• WHAT IS BEING ASKED: The entire listing below is to be written out exactly, minus the pictures.

• EXERCISE DATA:
-*-*-

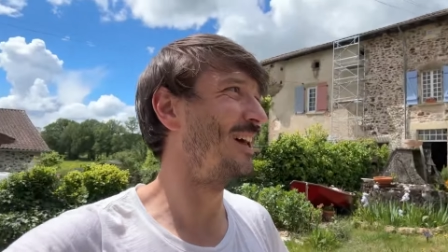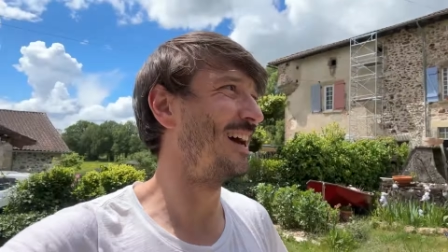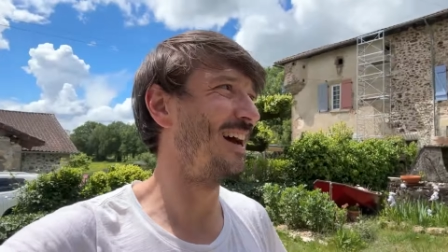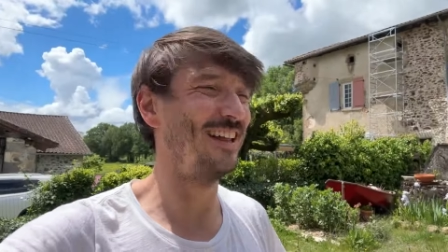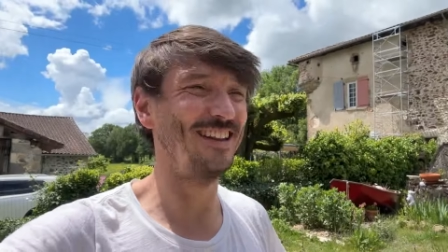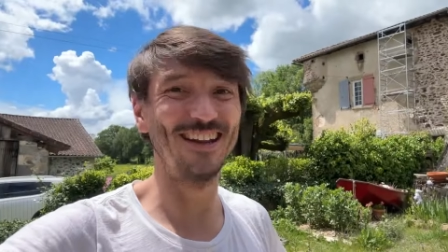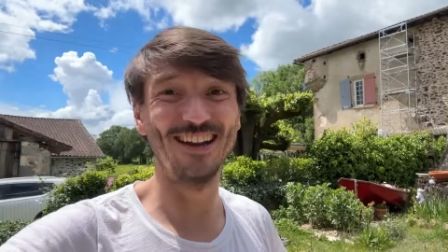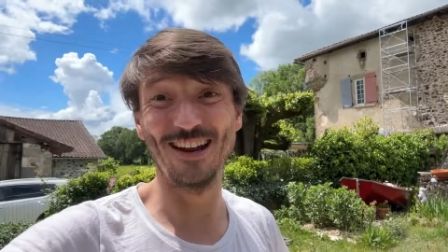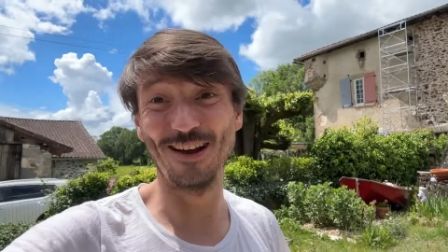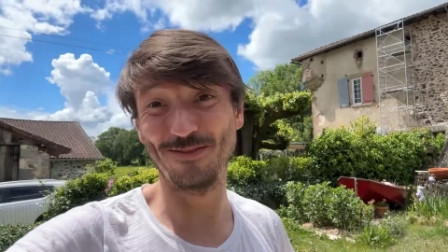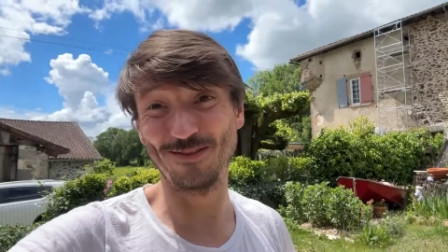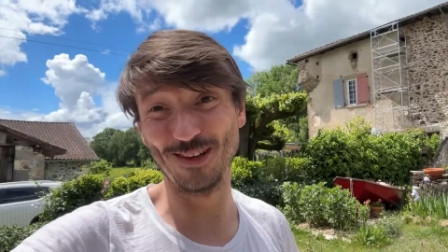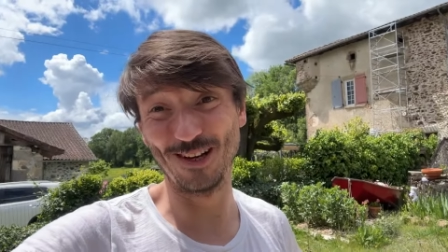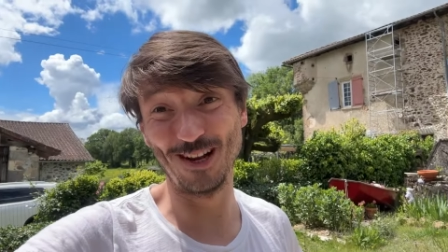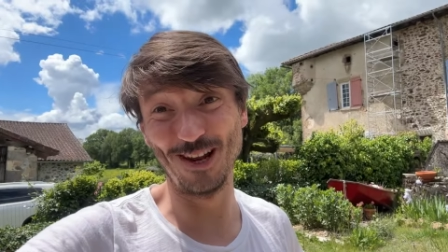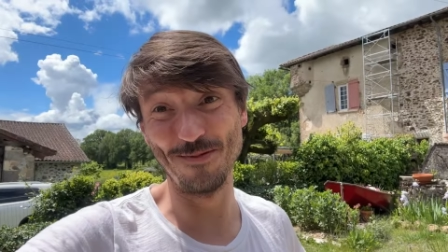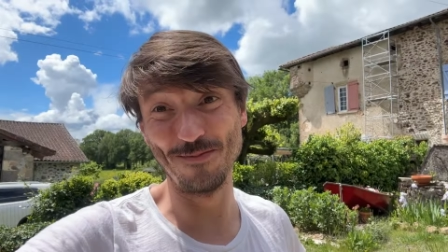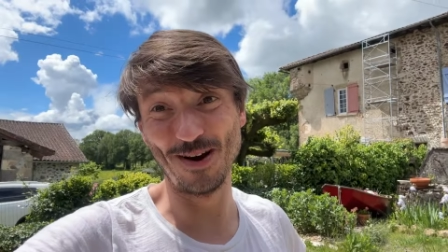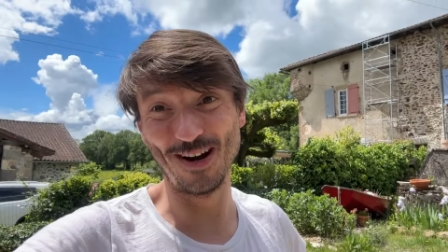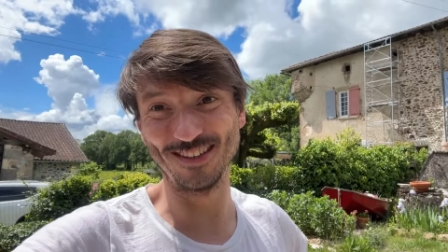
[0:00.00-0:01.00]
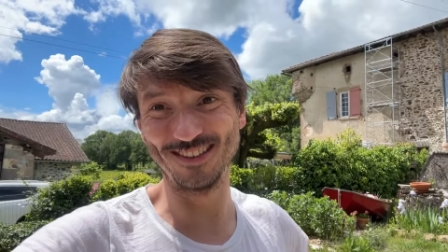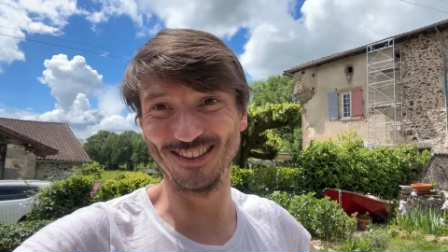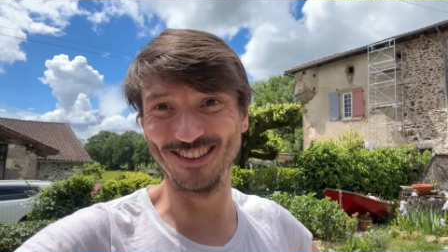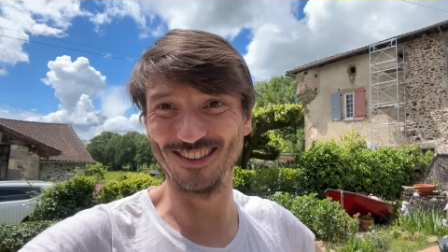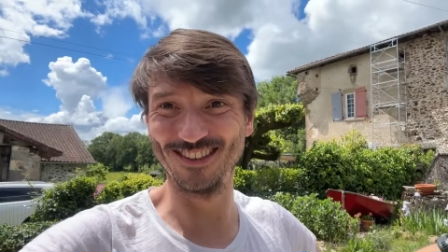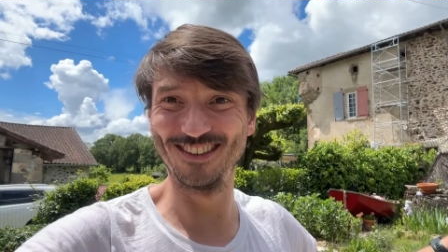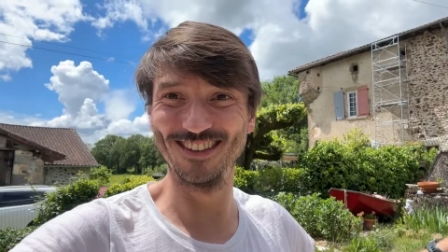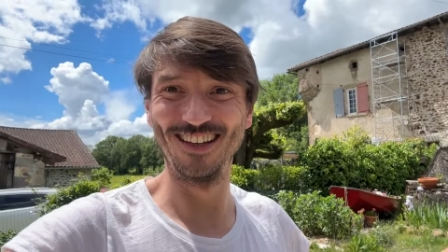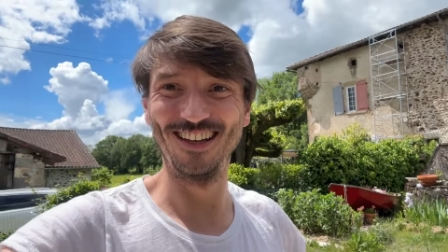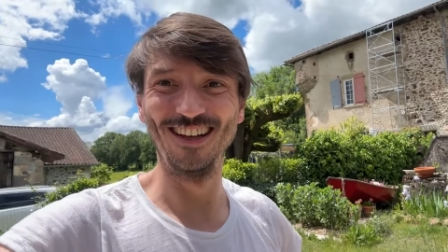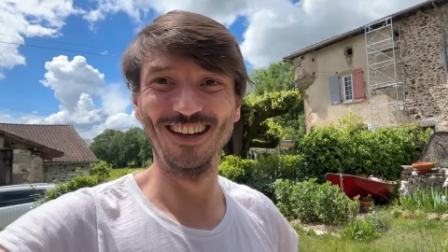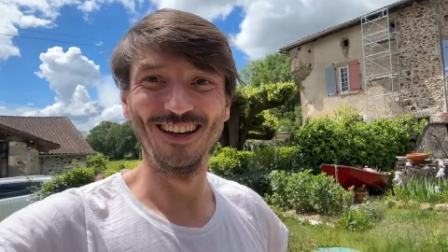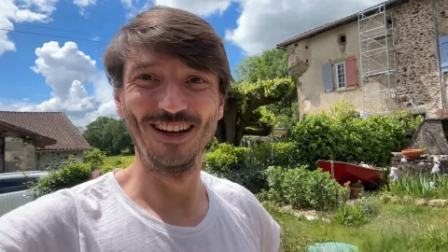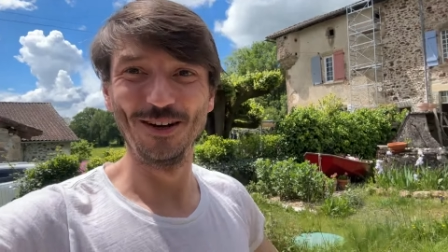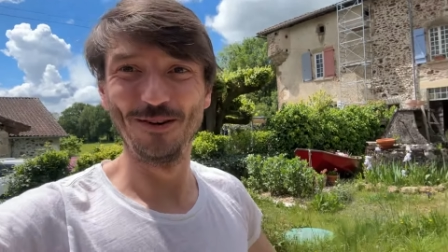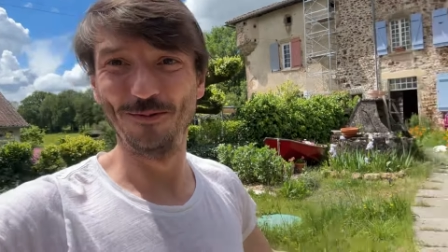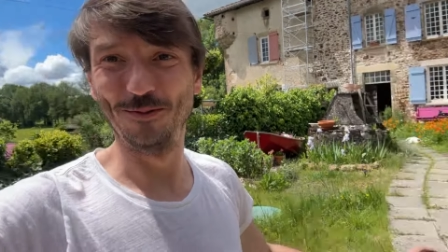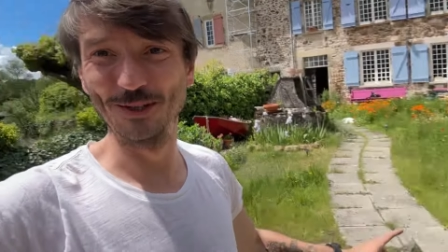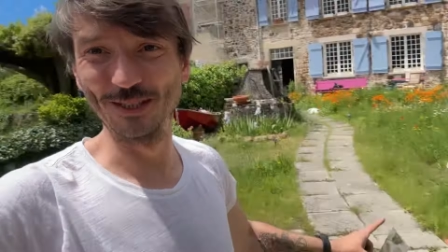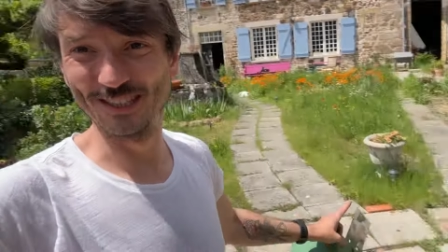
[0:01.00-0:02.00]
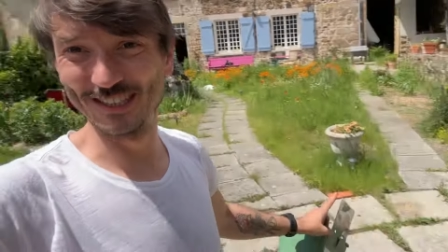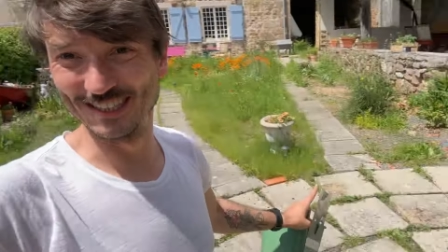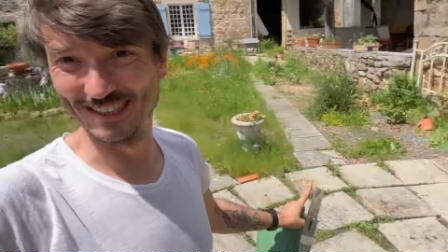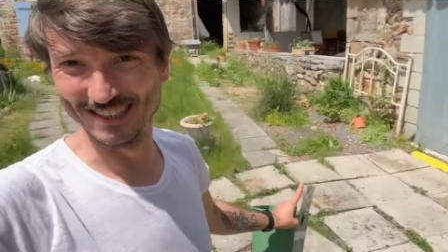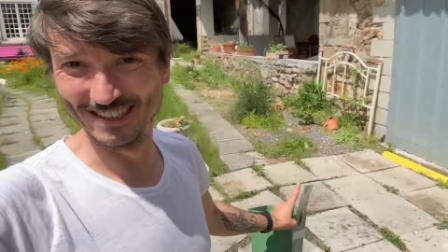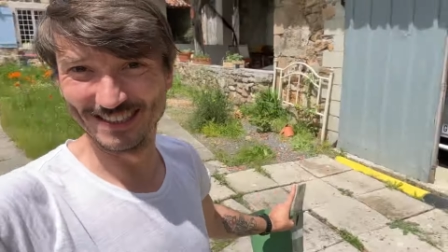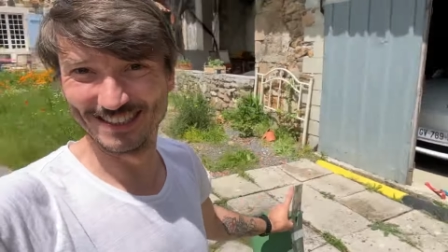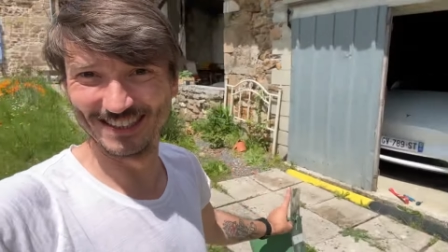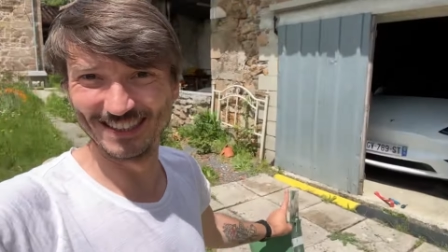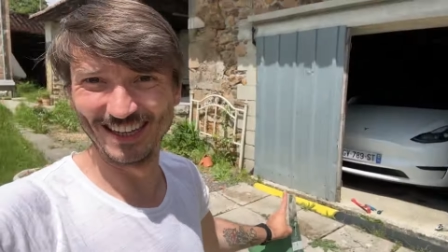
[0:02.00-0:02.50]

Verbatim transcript: And then have the clematis, which is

-*-*-

• ANSWER BELOW:
[0:00.00-0:01.00]
[0:01.00-0:02.00]
[0:02.00-0:02.50]

Verbatim transcript: And then have the clematis, which is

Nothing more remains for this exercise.